(Record set)

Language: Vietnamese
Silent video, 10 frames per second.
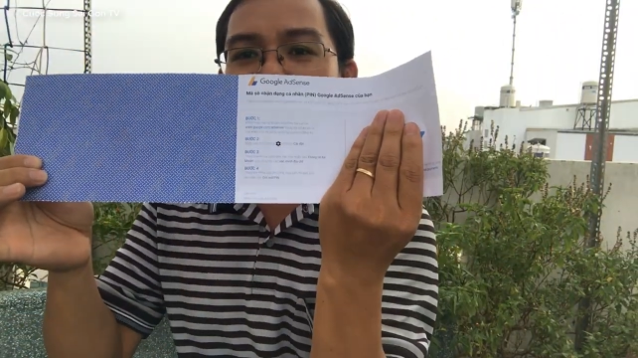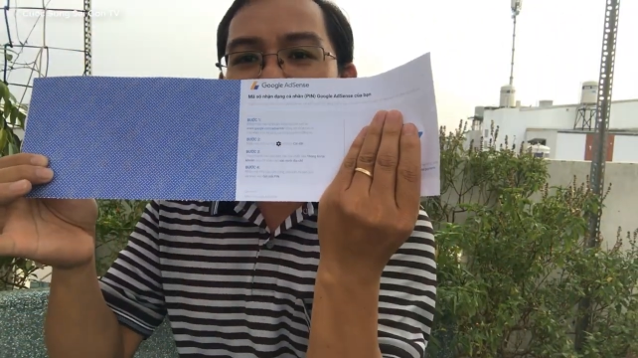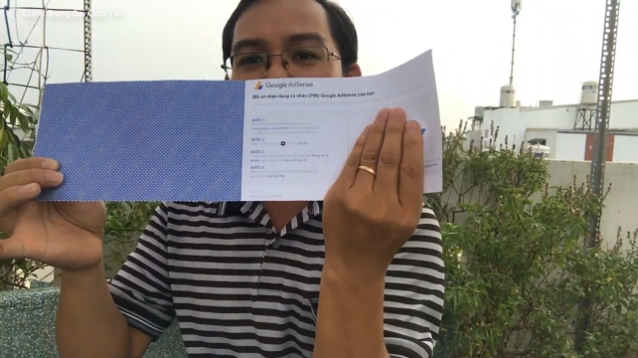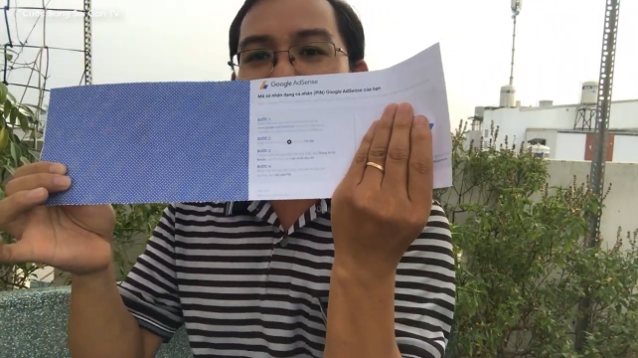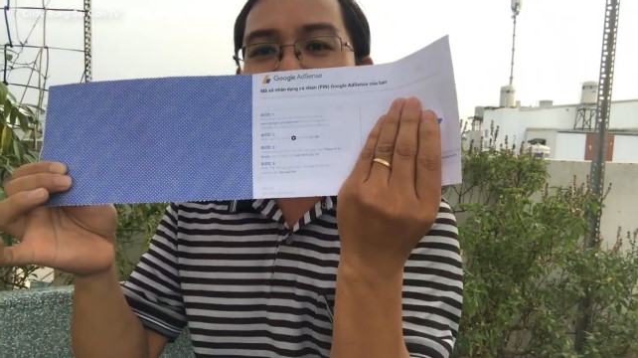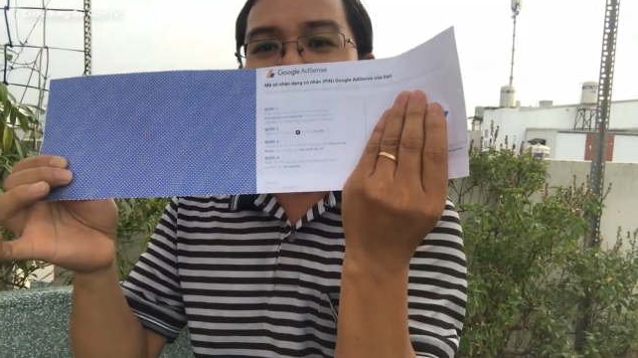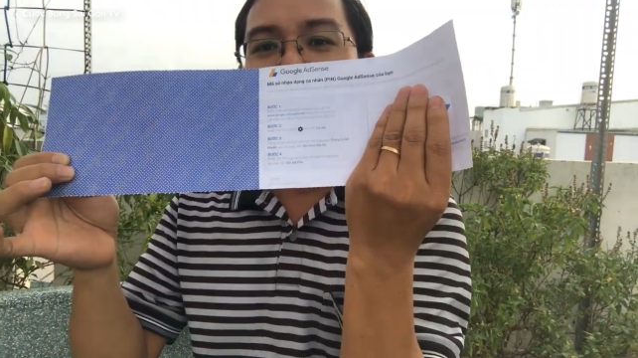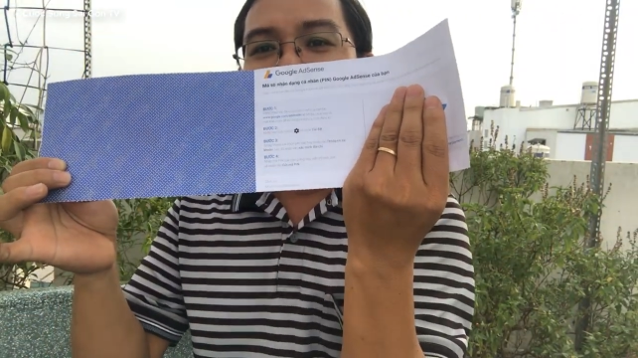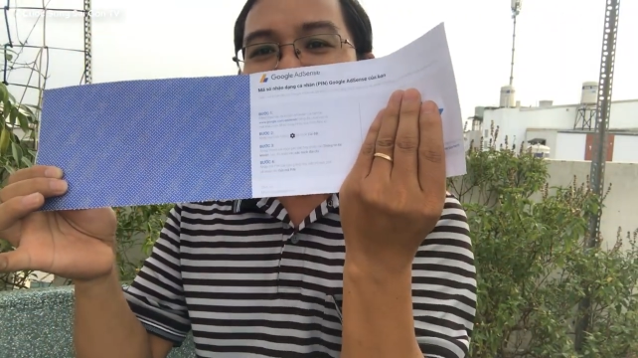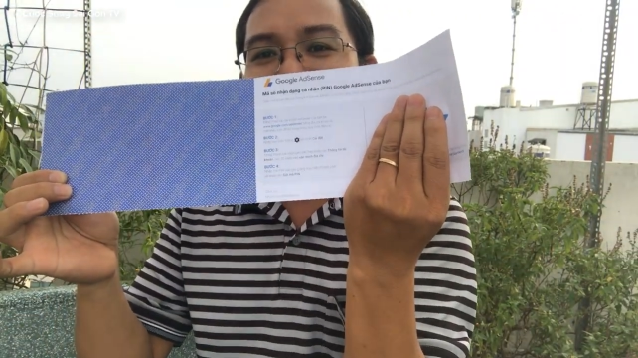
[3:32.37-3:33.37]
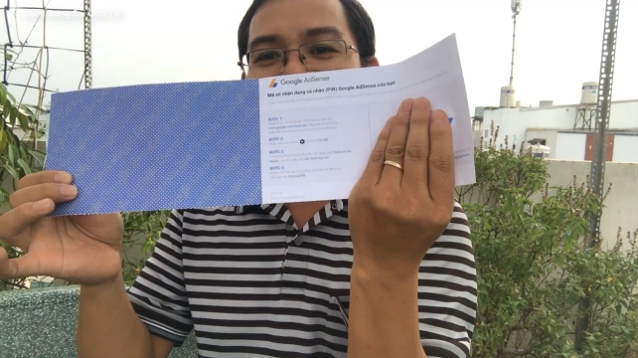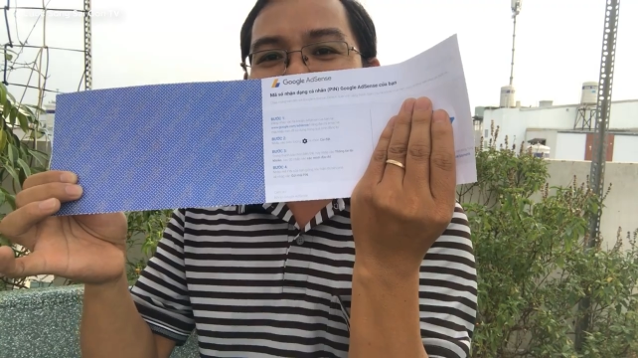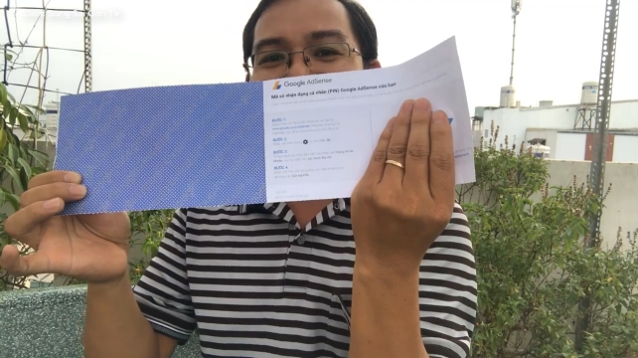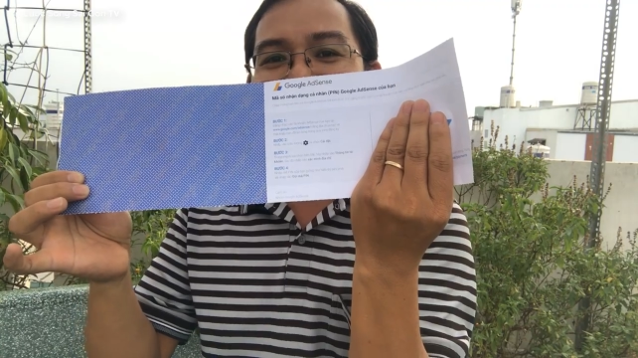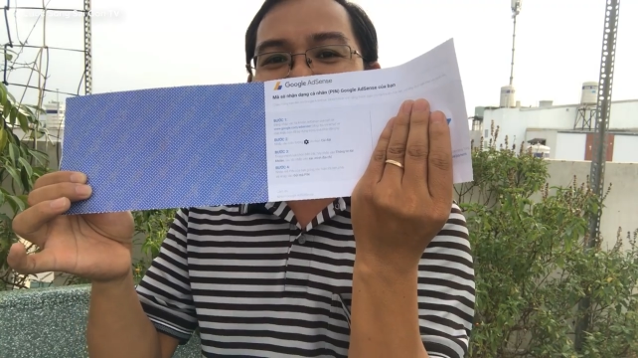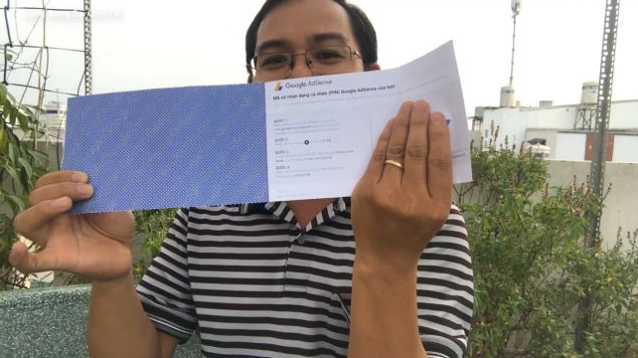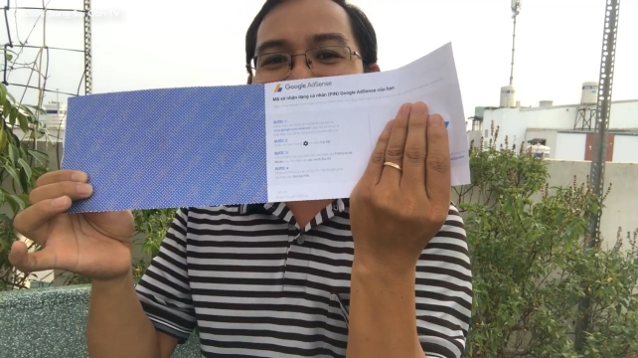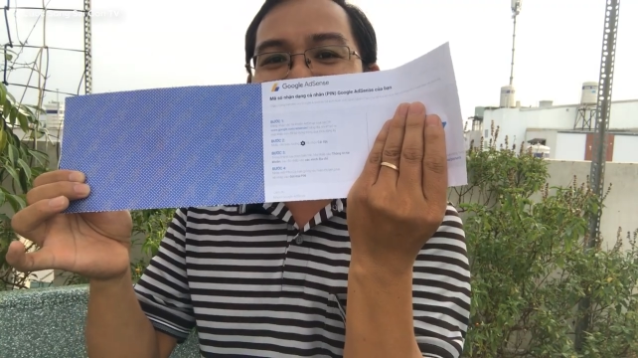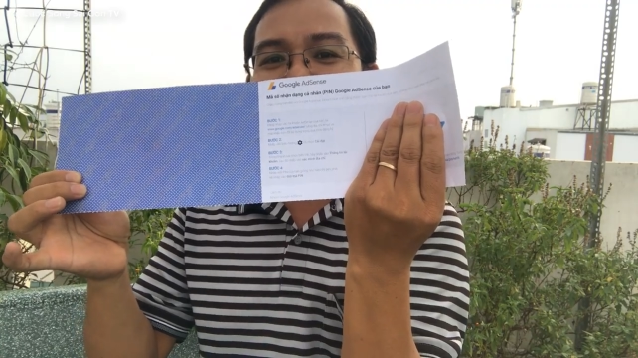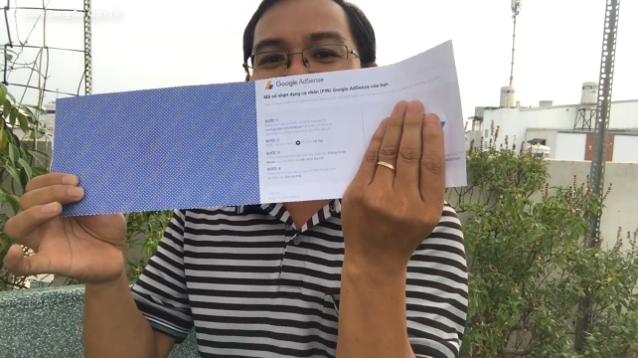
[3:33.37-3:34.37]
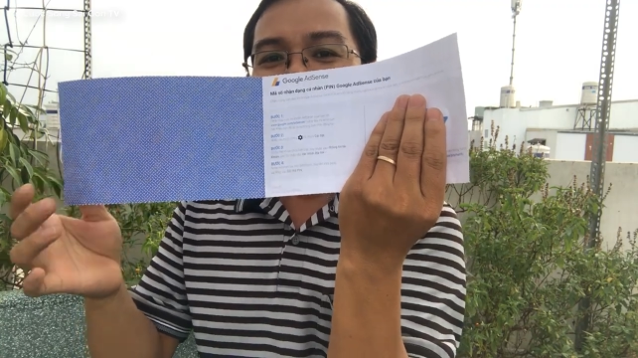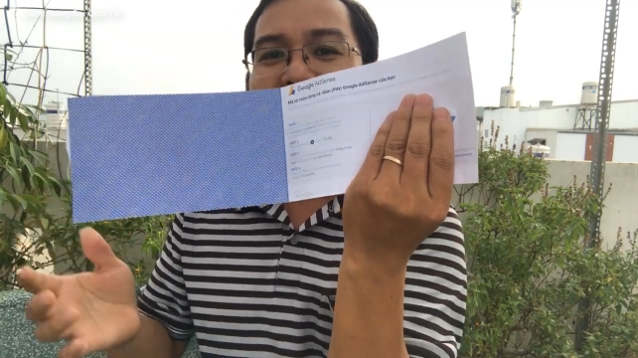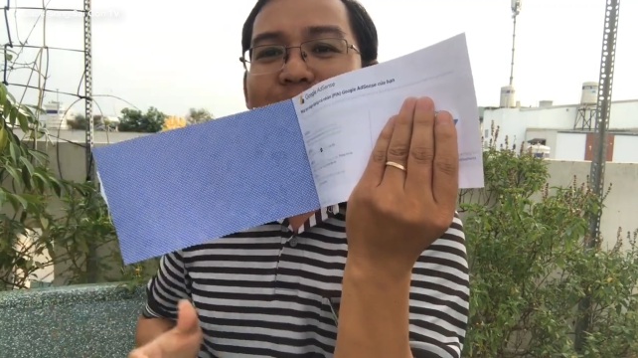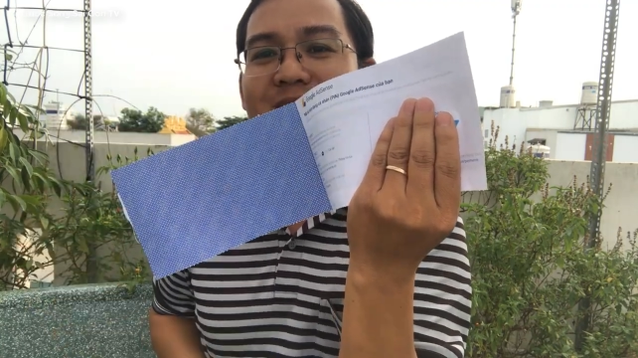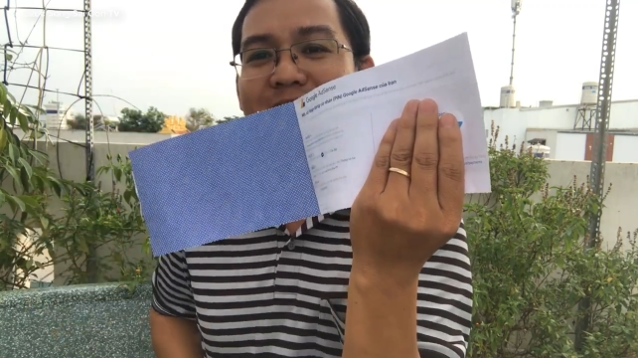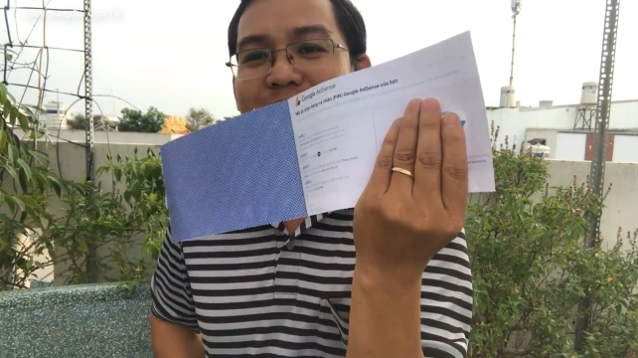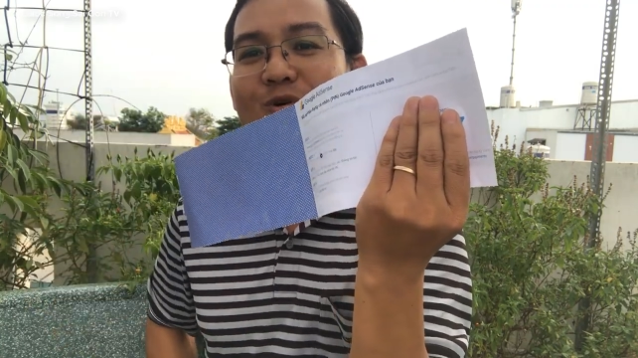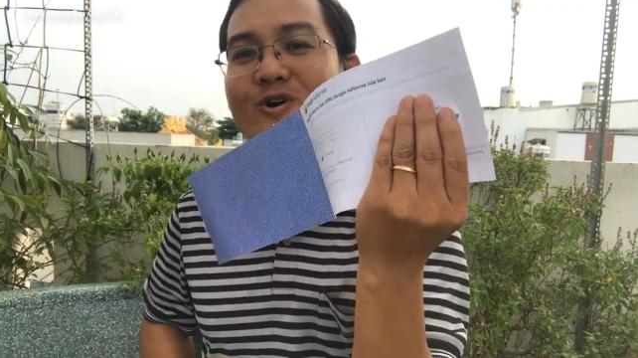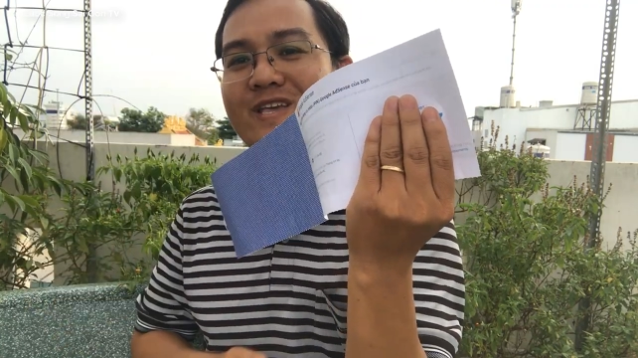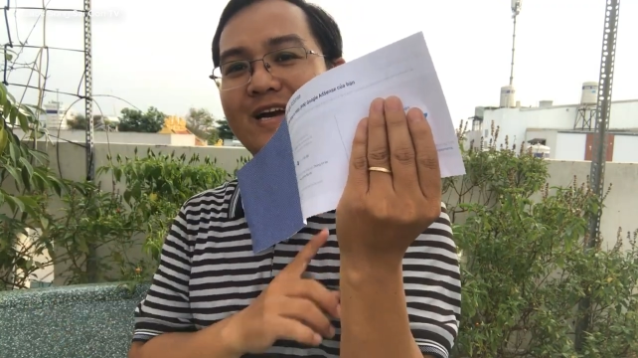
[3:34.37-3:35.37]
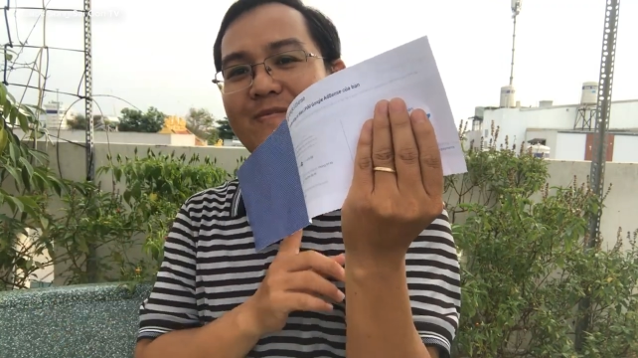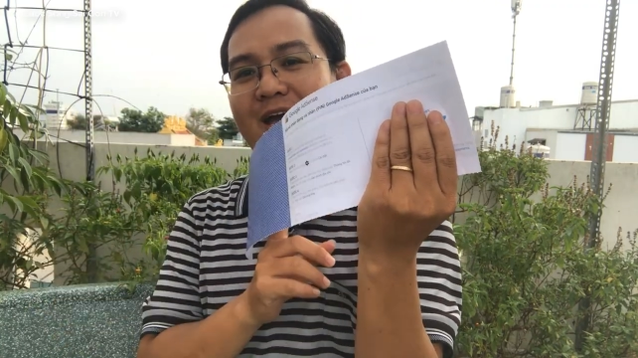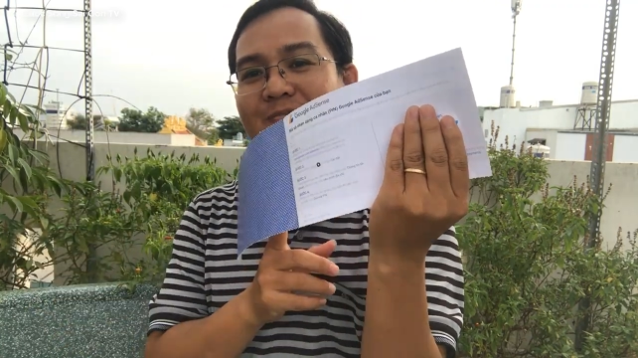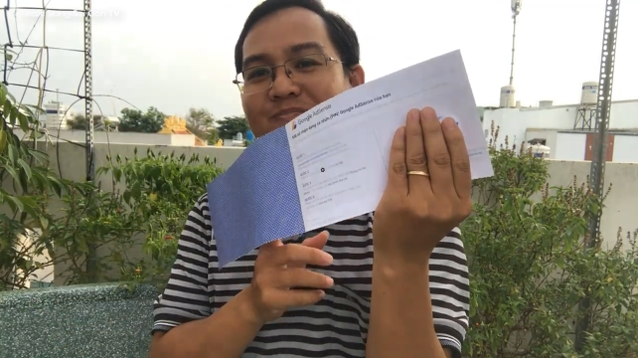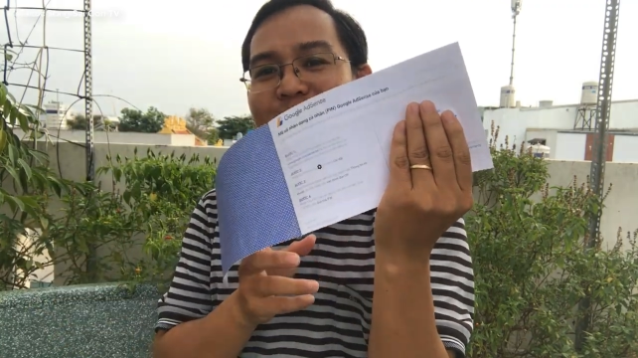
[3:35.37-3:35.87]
của nó đây uhm, đây mình rất vui nha các bạn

(End Record set)

◆ **Exercise aim**: Repeat the data exactly. Pictures should not appear.

◆ **Answer section**:
Language: Vietnamese
Silent video, 10 frames per second.
[3:32.37-3:33.37]
[3:33.37-3:34.37]
[3:34.37-3:35.37]
[3:35.37-3:35.87]
của nó đây uhm, đây mình rất vui nha các bạn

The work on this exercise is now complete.